Task goal: Leaving the pictures aside, transcribe only and exactly the lines from the one with "(687.53 s to 688.53 s)" through the end of the entries, both included.

Recorded data

----------

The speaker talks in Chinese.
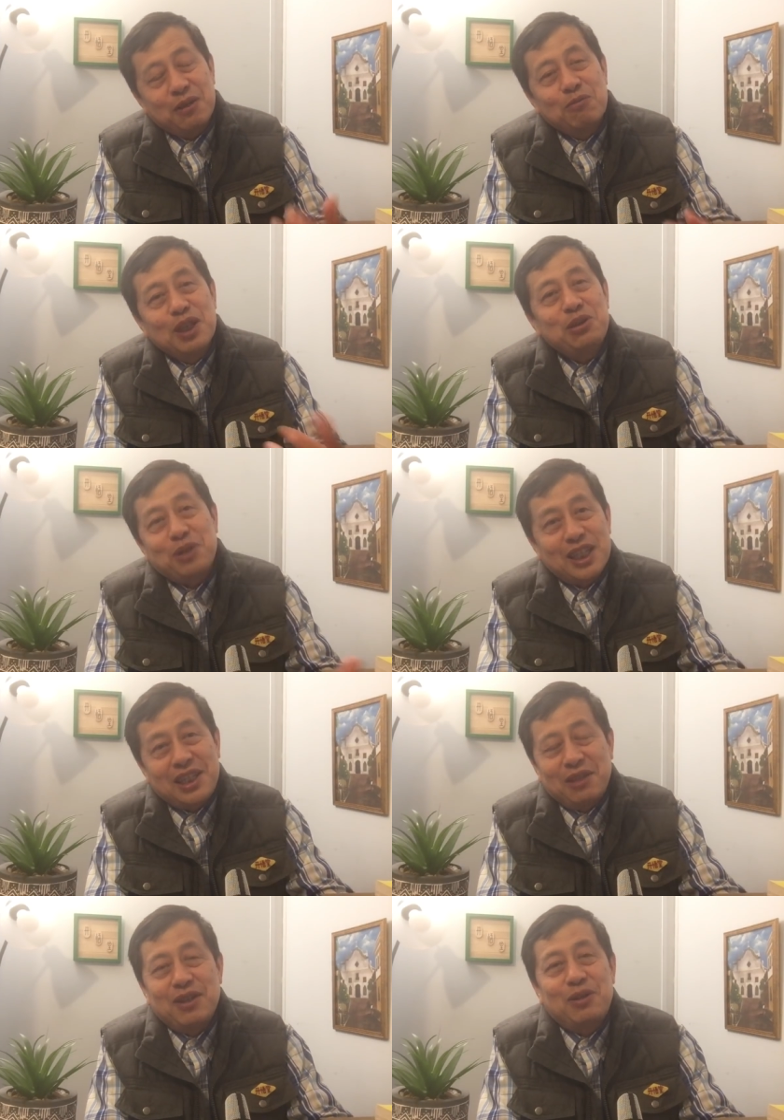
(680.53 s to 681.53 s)
文学的
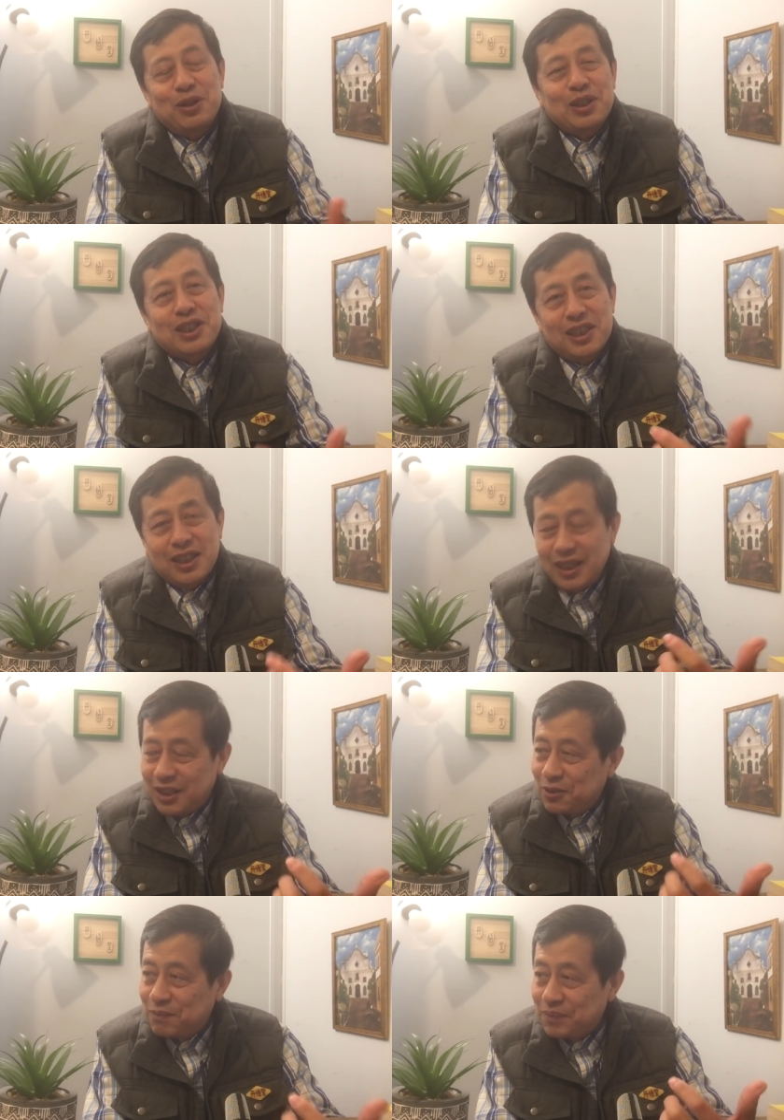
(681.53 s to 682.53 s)
底蕴，或者是
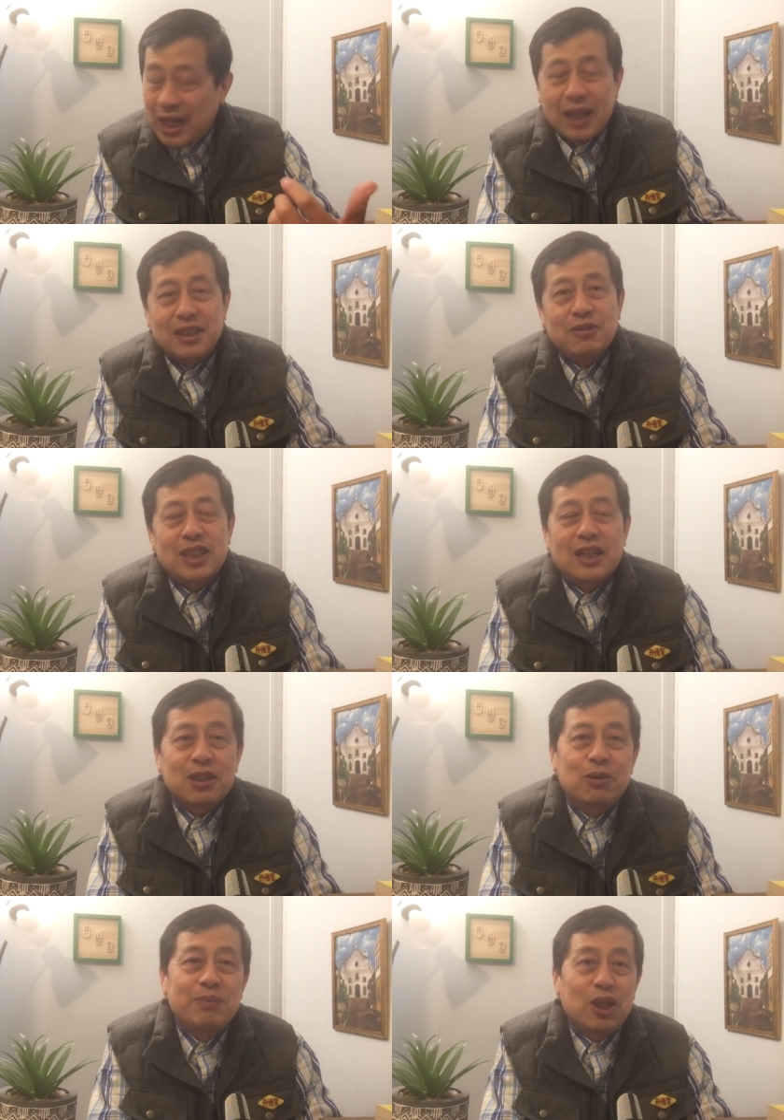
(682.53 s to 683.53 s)
那种啊底蕴，但
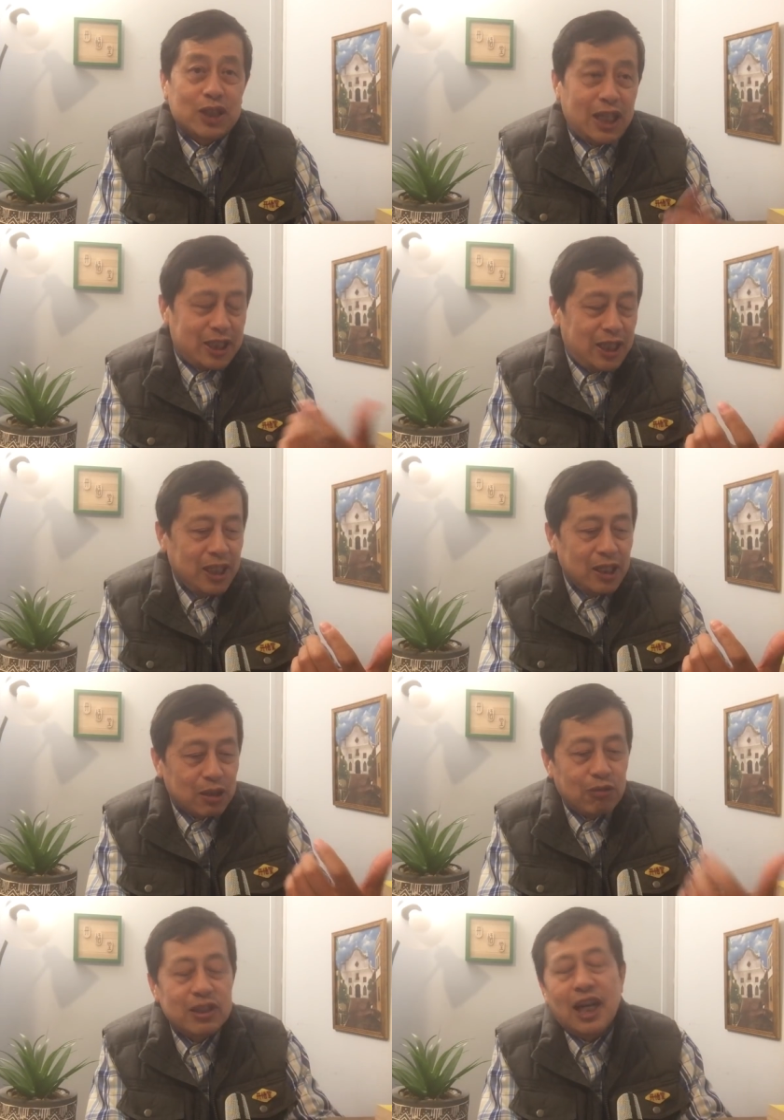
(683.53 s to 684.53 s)
是我们有他的
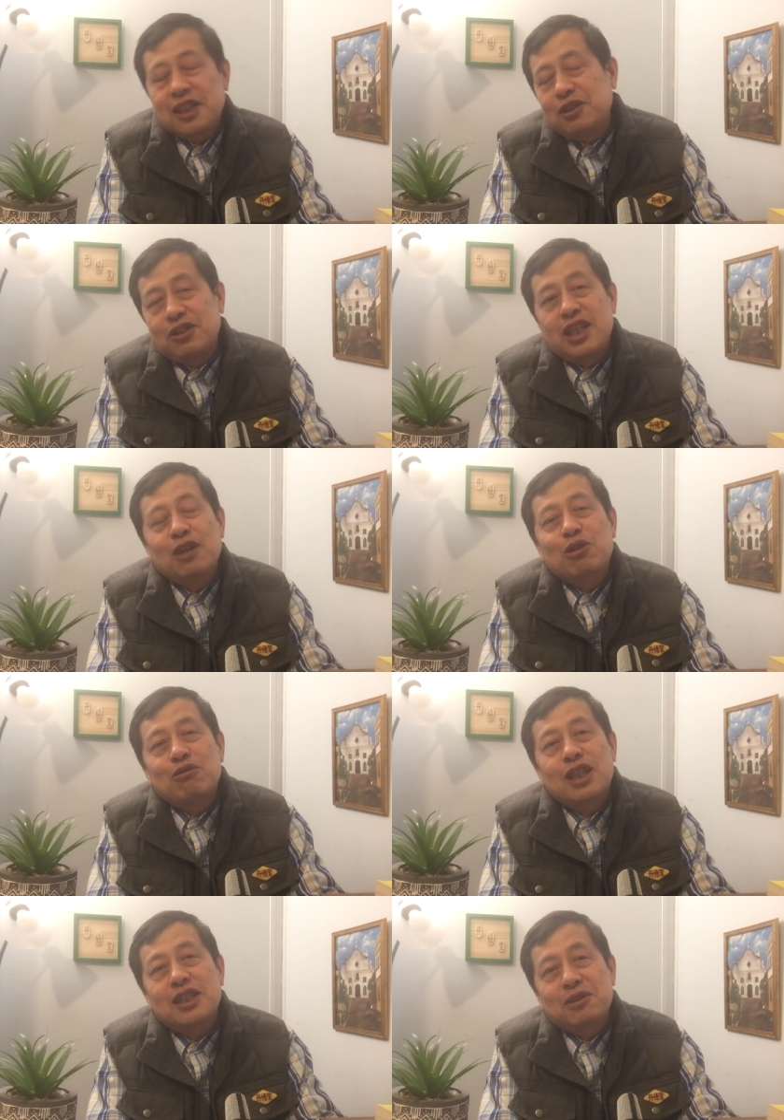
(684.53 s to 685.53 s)
同样的有相
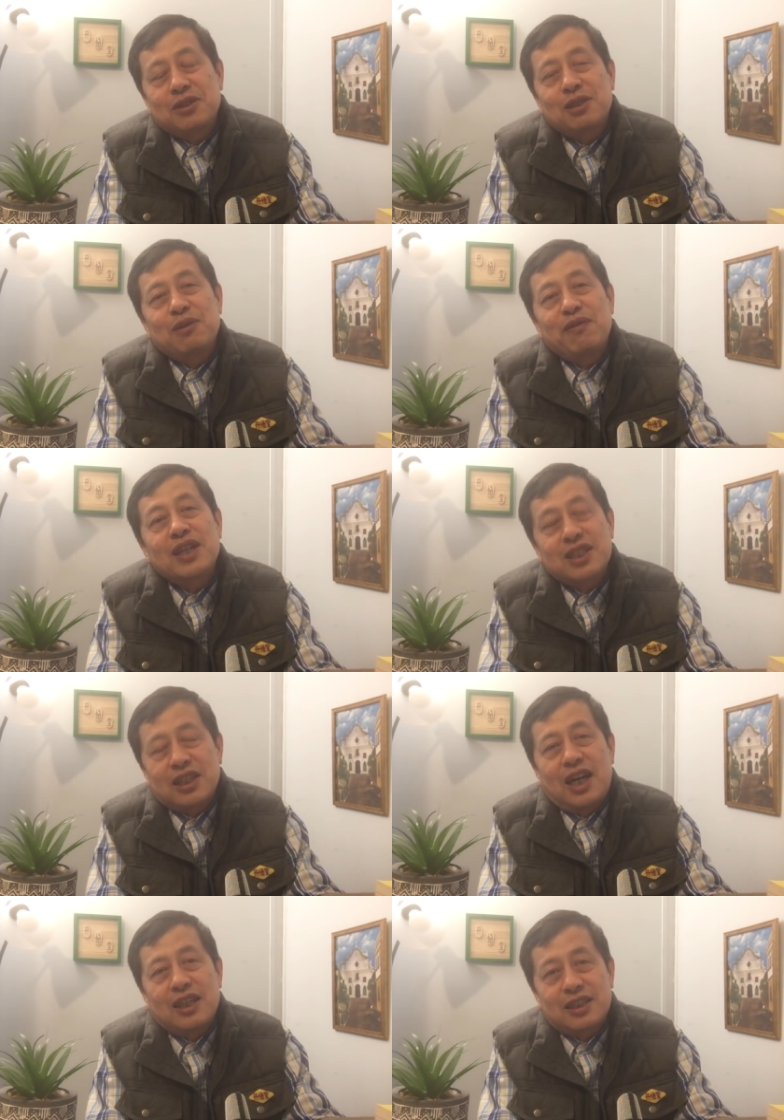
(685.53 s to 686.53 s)
同的那种思维方式
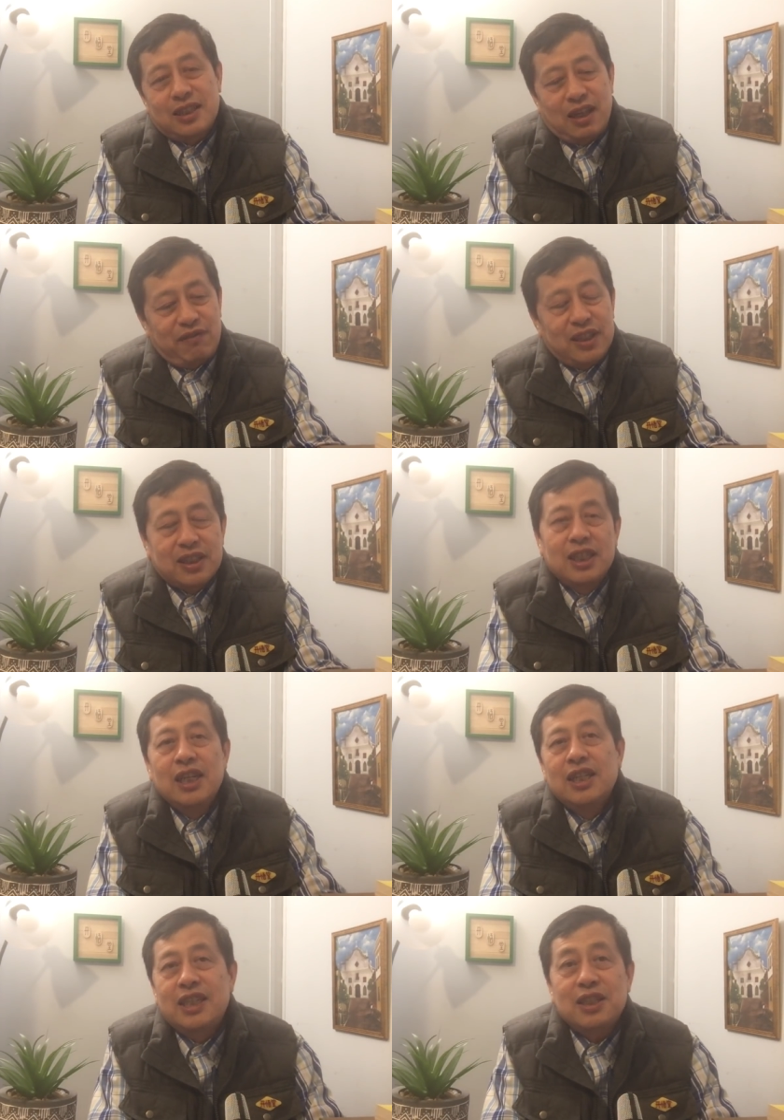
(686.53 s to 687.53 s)
啊，思想方式，
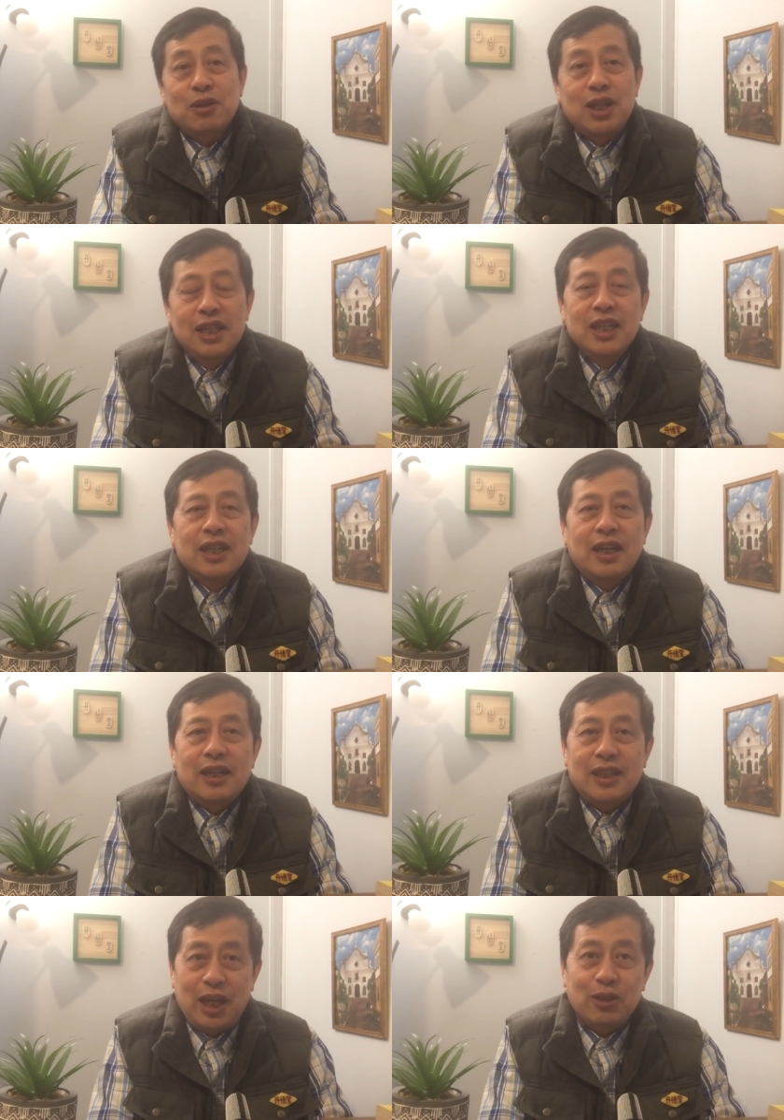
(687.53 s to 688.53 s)
接受了
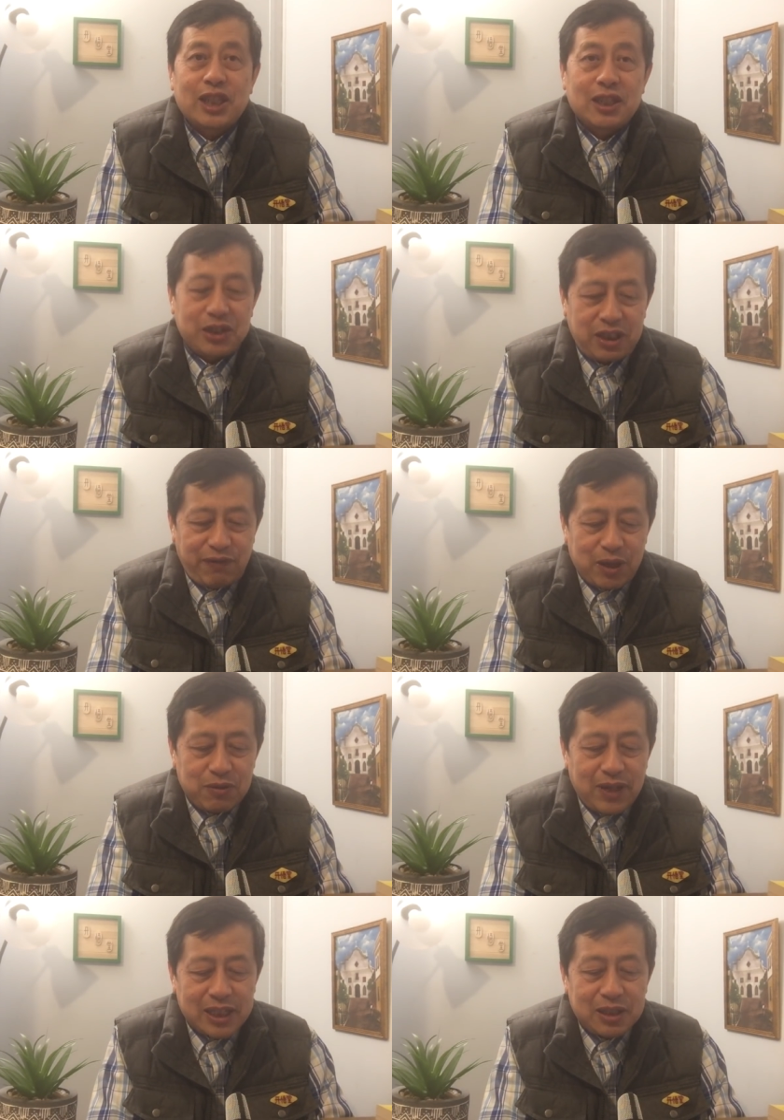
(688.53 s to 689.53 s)
了解到西方
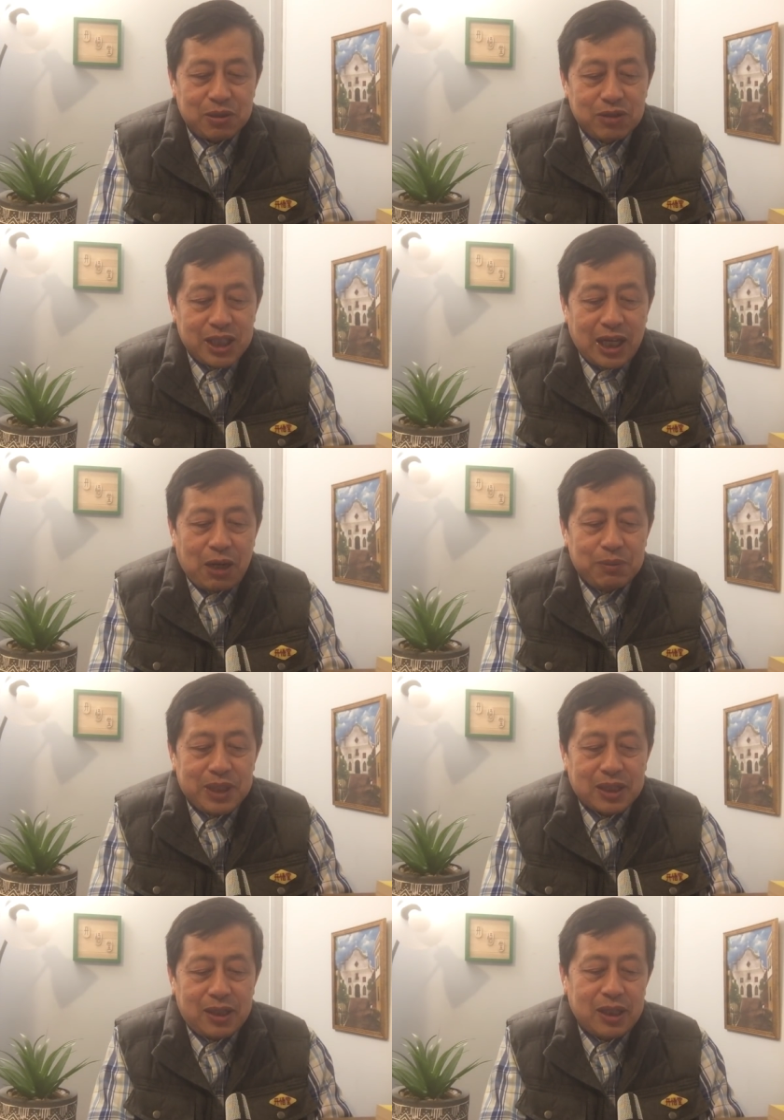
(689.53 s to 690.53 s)
文化这些东西啊，我们
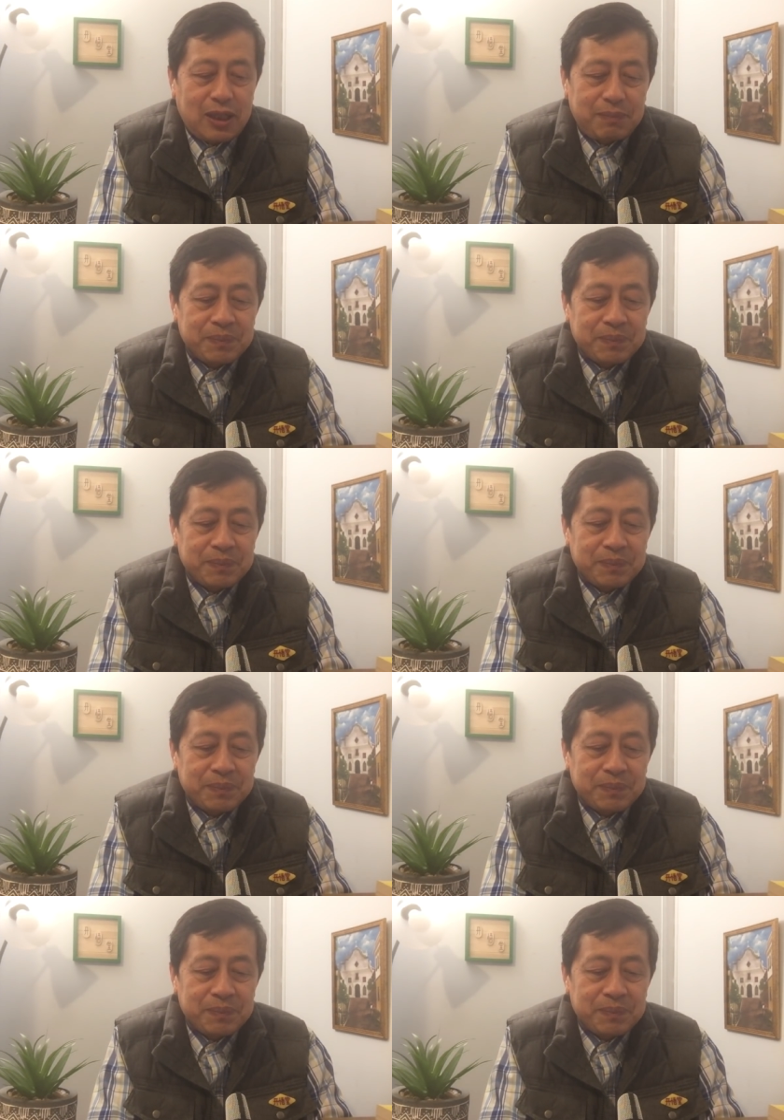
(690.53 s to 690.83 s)
讲到了。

----------

The completed task:
(687.53 s to 688.53 s)
接受了
(688.53 s to 689.53 s)
了解到西方
(689.53 s to 690.53 s)
文化这些东西啊，我们
(690.53 s to 690.83 s)
讲到了。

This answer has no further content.